■ Task item:
Tally every line below where "says" appears, then report the total alone.

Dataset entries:
== Segment start ==
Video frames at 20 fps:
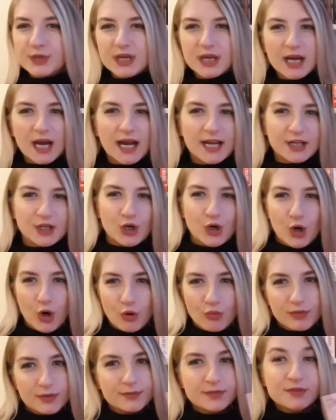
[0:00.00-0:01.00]
kind of
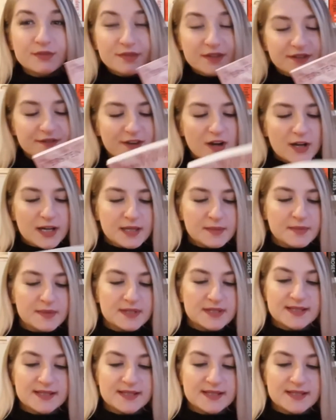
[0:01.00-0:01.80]
horror movie vibe.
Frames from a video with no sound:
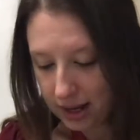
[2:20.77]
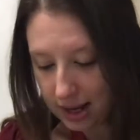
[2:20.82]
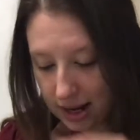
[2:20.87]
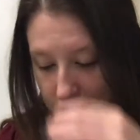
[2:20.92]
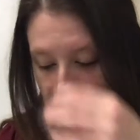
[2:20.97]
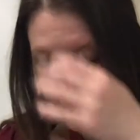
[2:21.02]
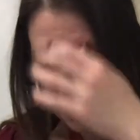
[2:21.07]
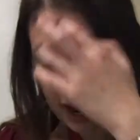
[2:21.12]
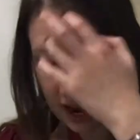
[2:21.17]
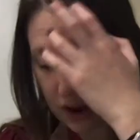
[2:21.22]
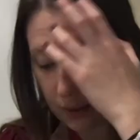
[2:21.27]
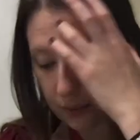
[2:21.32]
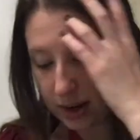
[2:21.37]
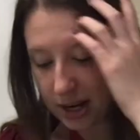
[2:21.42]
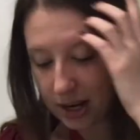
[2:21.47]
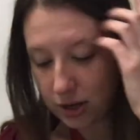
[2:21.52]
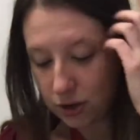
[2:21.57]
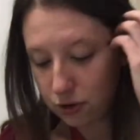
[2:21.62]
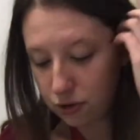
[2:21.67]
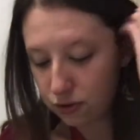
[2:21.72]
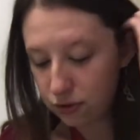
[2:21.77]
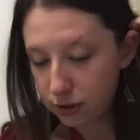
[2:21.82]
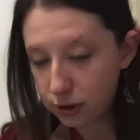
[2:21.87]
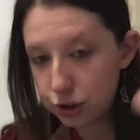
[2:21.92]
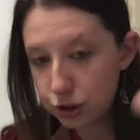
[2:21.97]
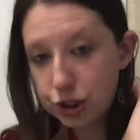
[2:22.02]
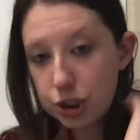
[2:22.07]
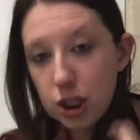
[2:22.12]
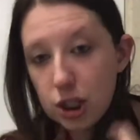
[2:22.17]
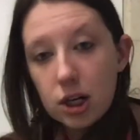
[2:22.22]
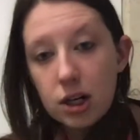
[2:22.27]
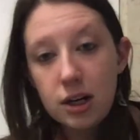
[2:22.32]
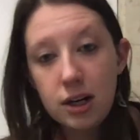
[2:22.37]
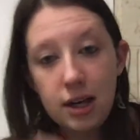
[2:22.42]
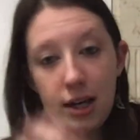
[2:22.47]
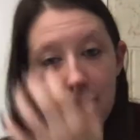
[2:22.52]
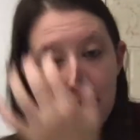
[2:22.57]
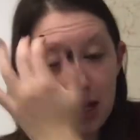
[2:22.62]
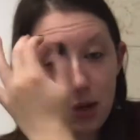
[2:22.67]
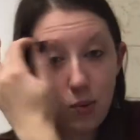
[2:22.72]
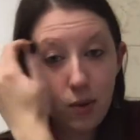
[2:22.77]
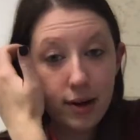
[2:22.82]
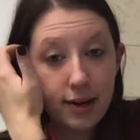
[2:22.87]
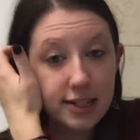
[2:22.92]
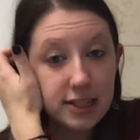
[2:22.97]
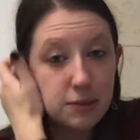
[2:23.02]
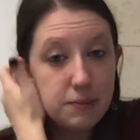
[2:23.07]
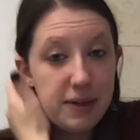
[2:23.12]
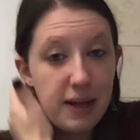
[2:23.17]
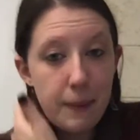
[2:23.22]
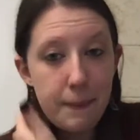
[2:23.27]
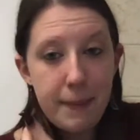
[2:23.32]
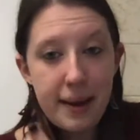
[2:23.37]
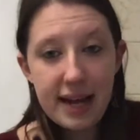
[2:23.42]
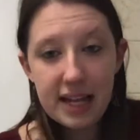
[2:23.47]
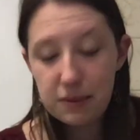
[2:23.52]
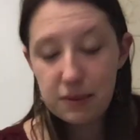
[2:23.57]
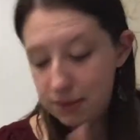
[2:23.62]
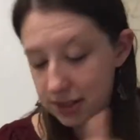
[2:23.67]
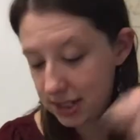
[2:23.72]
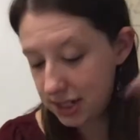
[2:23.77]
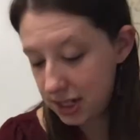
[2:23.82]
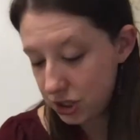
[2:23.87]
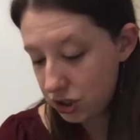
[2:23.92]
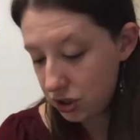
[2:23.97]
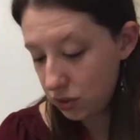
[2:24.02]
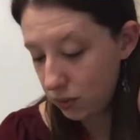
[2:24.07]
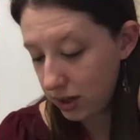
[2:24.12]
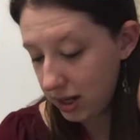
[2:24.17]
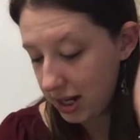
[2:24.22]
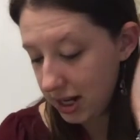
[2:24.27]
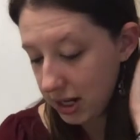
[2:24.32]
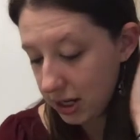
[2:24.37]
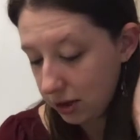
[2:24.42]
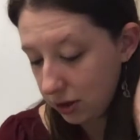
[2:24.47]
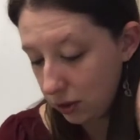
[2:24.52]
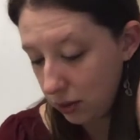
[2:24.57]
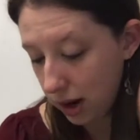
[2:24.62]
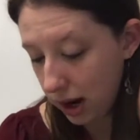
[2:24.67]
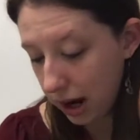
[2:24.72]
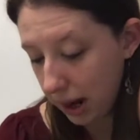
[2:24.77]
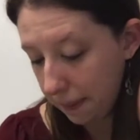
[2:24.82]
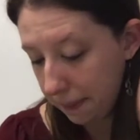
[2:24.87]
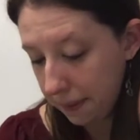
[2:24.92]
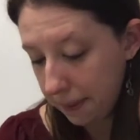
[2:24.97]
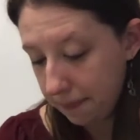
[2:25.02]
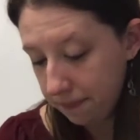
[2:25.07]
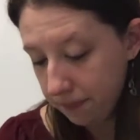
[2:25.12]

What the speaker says: Now he knew for sure he wanted to be a mathematician when he grew up.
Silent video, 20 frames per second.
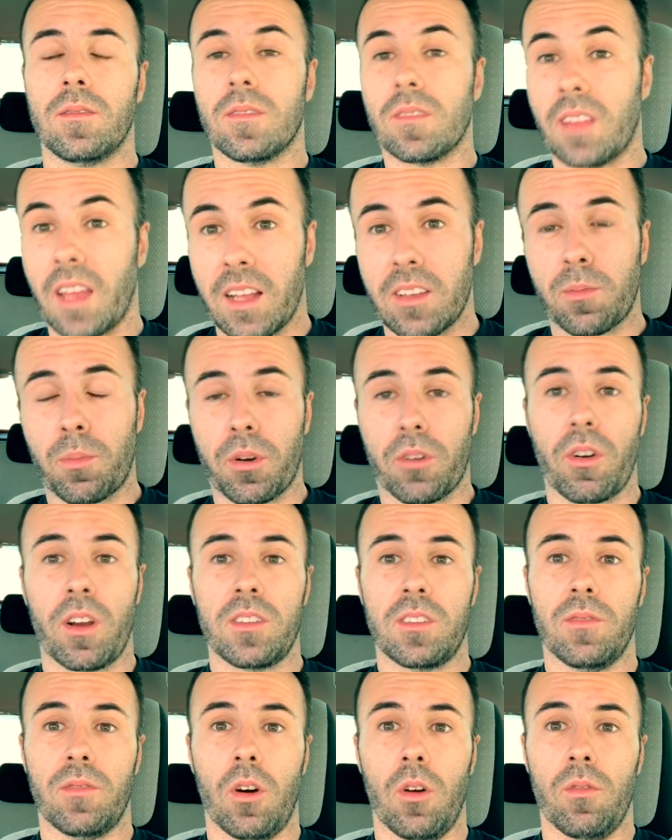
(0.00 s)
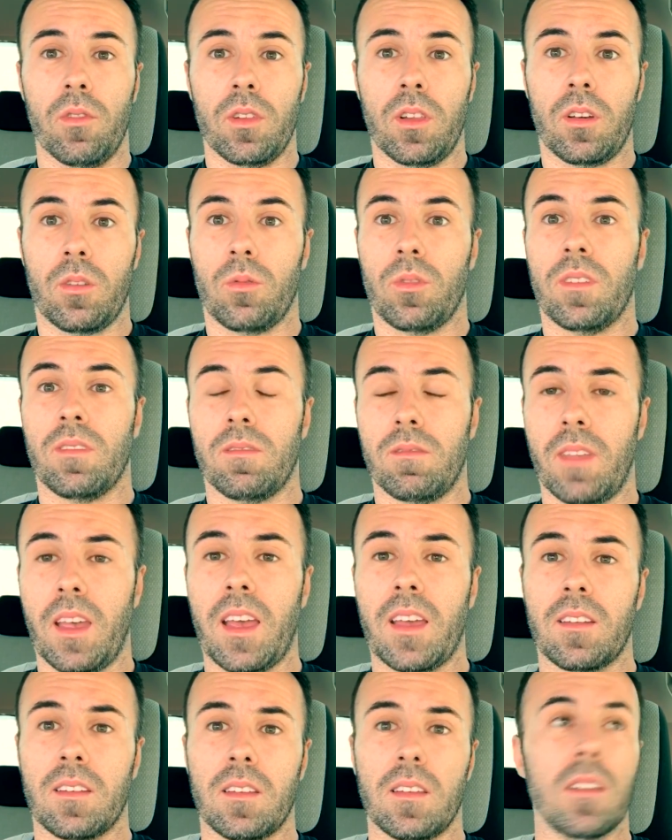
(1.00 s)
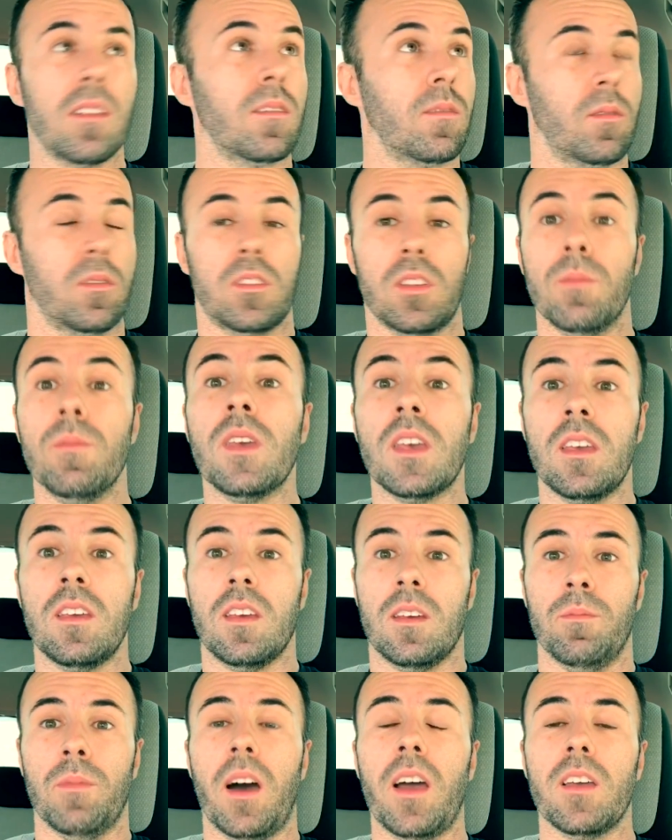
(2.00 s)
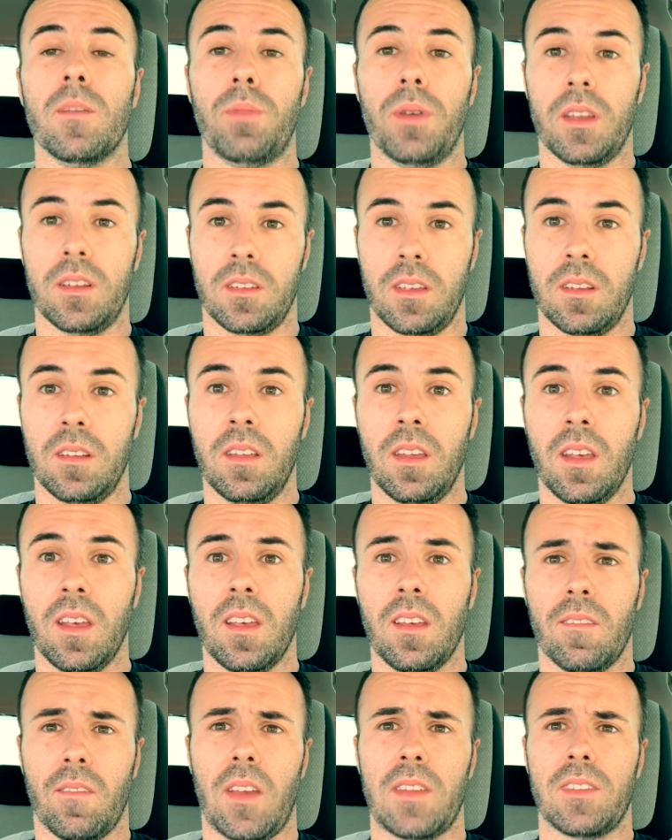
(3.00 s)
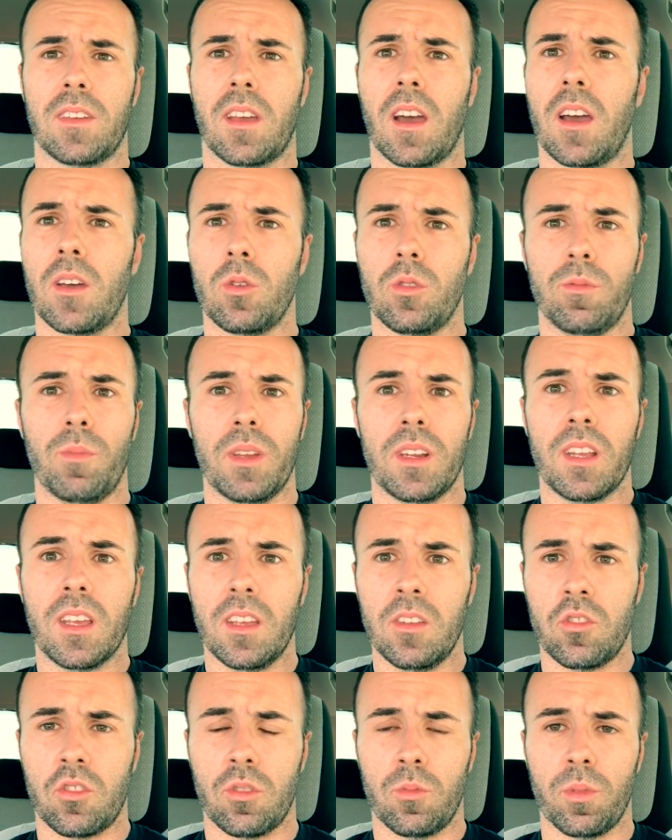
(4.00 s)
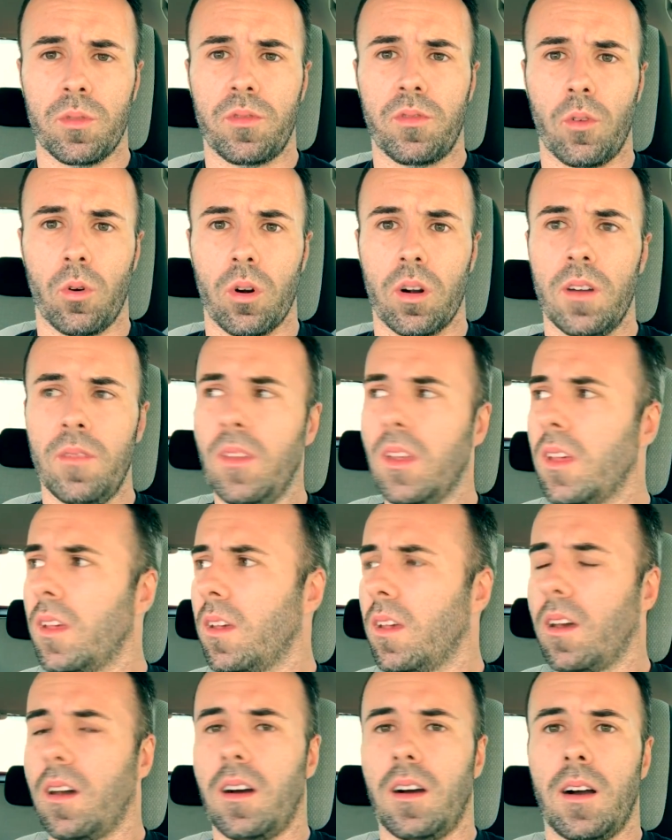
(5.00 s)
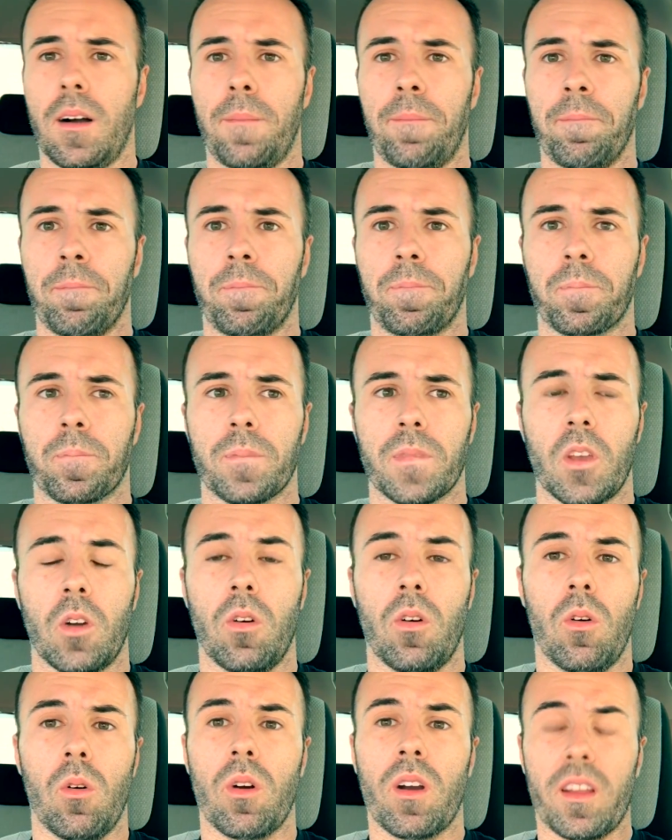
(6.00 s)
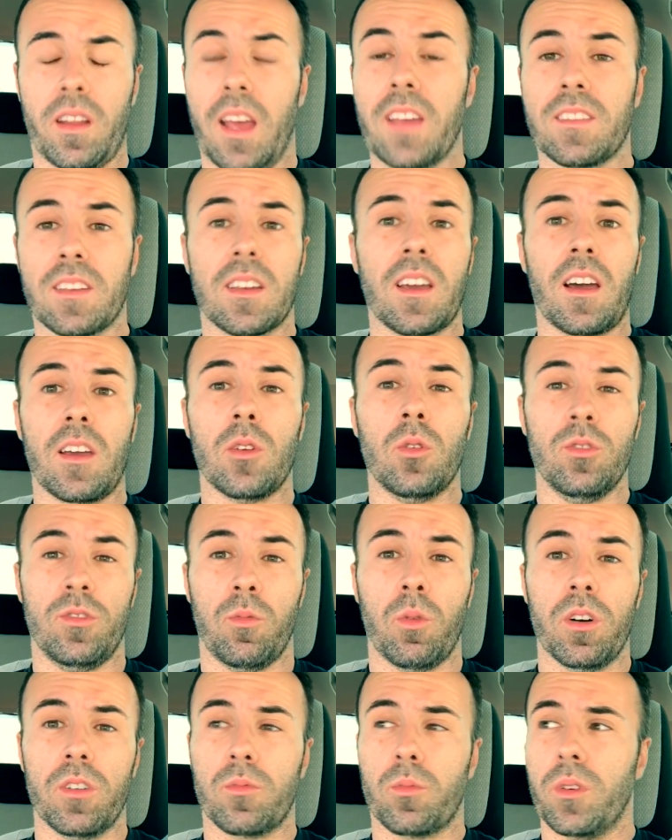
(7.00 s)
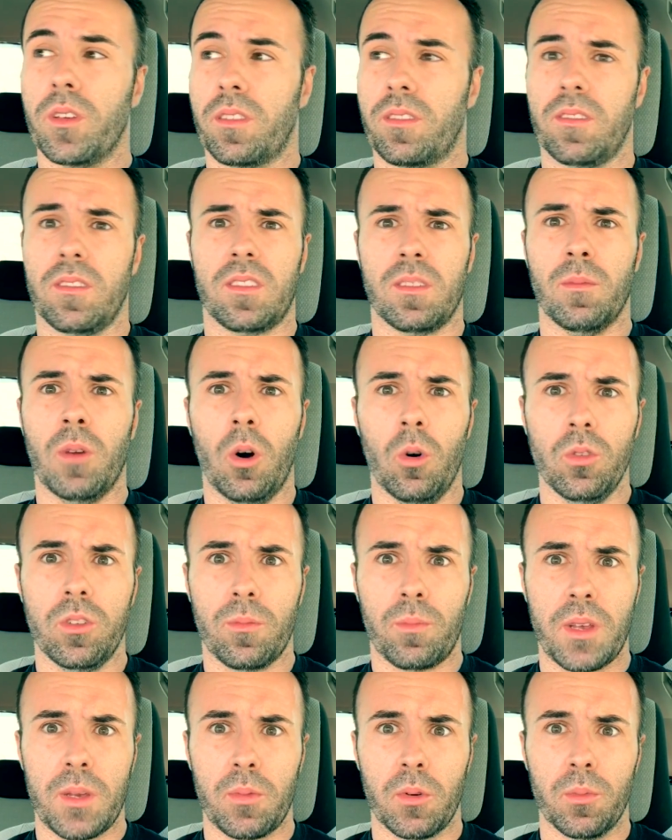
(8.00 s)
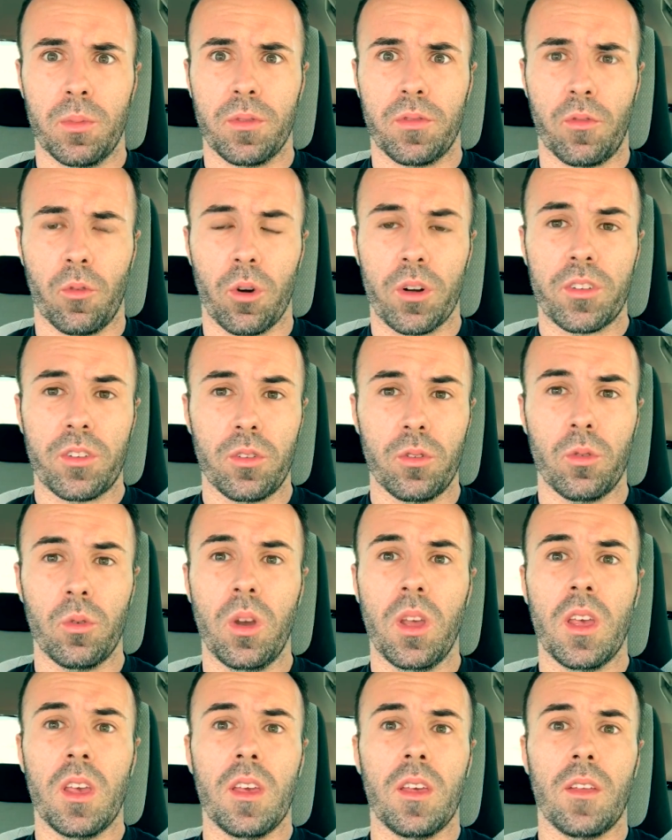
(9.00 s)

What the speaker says: That's progressive overload. That, to me, in my opinion, as a guy who's been injured before, and as a guy who's worked with some older people before too,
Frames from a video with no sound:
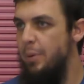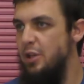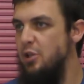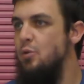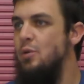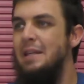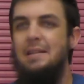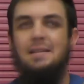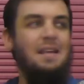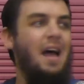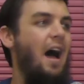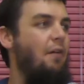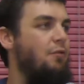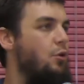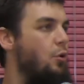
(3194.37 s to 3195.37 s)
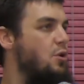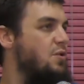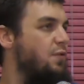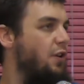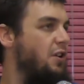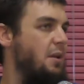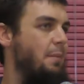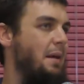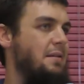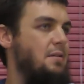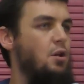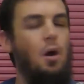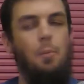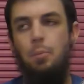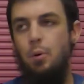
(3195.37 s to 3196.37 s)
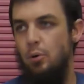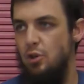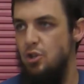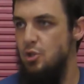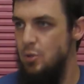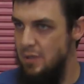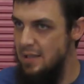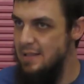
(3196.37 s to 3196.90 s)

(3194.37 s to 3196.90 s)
But you need to have those fundamental components.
== Segment end ==
■ Task response:
2